Questions à poser à votre médecin

• Quelle est la cause la plus probable des signes et symptômes de mon enfant?
• Quelles sont les autres causes possibles de ces signes et symptômes?
• Quels types de tests mon besoin de l'enfant?
• Quels traitements sont disponibles et quels types d'effets secondaires pourraient-ils causer?
• Que peut-on faire pour soulager la douleur ou l'inconfort de mon enfant?
• Comment puis-je prendre soin des besoins de mon enfant, tels que l'alimentation, le bain et l'habillement?
• Quelles sont les complications possibles de cette affection?
• Quels sont les signes ou symptômes associés à cette condition devrait m'inciter à vous appeler?
• Quels signes ou symptômes devraient m'inciter à appeler le 911 ou mon numéro d'urgence local?
• Quelles restrictions mon enfant doit-il suivre?
• Êtes-vous encre les symptômes de mon enfant s'amélioreront avec l'âge?
• Si je prévois d'avoir plus d'enfants, sont-ils plus à risque de contracter cette maladie?
• Comment puis-je trouver d'autres personnes atteintes épidermolyse bulleuse?
• Où puis-je trouver des informations et des ressources supplémentaires?

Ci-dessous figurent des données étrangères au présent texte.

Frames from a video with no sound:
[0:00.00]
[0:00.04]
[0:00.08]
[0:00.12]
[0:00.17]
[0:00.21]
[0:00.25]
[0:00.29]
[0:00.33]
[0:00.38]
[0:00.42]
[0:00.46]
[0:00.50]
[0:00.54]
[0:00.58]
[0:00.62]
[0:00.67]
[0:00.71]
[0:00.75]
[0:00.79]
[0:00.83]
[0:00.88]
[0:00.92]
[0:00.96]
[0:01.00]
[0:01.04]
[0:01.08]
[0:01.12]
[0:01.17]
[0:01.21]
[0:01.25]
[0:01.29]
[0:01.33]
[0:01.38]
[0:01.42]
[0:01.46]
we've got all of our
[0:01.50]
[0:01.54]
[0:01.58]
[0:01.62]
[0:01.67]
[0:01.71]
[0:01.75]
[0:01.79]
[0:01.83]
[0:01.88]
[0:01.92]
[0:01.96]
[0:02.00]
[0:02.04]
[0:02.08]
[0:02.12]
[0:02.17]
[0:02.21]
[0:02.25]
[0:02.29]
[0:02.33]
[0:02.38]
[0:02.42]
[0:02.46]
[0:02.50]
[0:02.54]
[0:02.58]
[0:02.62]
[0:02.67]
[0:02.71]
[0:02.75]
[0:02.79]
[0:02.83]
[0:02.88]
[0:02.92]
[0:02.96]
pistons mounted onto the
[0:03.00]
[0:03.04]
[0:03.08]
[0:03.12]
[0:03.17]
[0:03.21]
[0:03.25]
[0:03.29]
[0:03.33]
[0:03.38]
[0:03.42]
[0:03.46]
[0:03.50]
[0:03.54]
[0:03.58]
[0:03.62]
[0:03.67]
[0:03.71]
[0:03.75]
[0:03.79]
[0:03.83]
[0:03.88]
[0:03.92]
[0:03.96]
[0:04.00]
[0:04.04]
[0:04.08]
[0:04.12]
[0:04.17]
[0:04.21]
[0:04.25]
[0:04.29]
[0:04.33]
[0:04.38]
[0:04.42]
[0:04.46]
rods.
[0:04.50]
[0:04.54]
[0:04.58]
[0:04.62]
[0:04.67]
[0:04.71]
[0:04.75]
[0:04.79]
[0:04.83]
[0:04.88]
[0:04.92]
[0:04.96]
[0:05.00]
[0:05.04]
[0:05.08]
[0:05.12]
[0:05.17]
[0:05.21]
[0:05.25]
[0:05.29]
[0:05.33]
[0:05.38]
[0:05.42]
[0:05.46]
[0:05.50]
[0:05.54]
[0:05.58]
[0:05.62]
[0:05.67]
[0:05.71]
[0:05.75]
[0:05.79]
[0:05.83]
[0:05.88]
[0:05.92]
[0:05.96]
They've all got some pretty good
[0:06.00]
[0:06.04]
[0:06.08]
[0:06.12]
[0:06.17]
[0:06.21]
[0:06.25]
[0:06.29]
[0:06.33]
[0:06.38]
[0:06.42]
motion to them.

À quoi s'attendre de votre médecin

Votre médecin vous demandera probablement un certain nombre de questions. Être prêt à y répondre peut vous réserver du temps pour revenir sur les points dont vous souhaitez parler en profondeur. Votre médecin peut vous demander:

• Quand avez-vous remarqué la formation de cloques pour la première fois?
• Quelles parties du corps ont été touchées?
• Quelque chose de particulier semble déclencher des cloques? Par exemple, est-il aggravé par la chaleur?
• Votre enfant a-t-il développé des plaies là où des bandages et du ruban adhésif ont été appliqués?
• Avez-vous remarqué d'autres signes ou symptômes en plus des cloques? Par exemple, la voix de votre enfant semble-t-elle rauque?
• Est-ce que manger ou avaler semble causer de la douleur à votre enfant?
• Quelqu'un dans votre famille a-t-il eu une maladie marquée par des cloques importantes?
• Votre enfant a-t-il reçu un diagnostic d’autres problèmes de santé?

Que pouvez-vous faire entre-temps

Pendant la période précédant votre rendez-vous, vous pouvez minimiser le risque que votre enfant développe de nouvelles ampoules en:

• En le soulevant ou en le touchant très doucement
• En gardant votre maison toujours fraîche
• Garder la peau de votre enfant humide avec des lubrifiants, comme de la vaseline
• Habiller votre enfant uniquement avec des matériaux doux
• Garder les ongles de votre enfant courts

Appeler votre médecin immédiatement si vous voyez des signes d'infection possible autour d'une ampoule.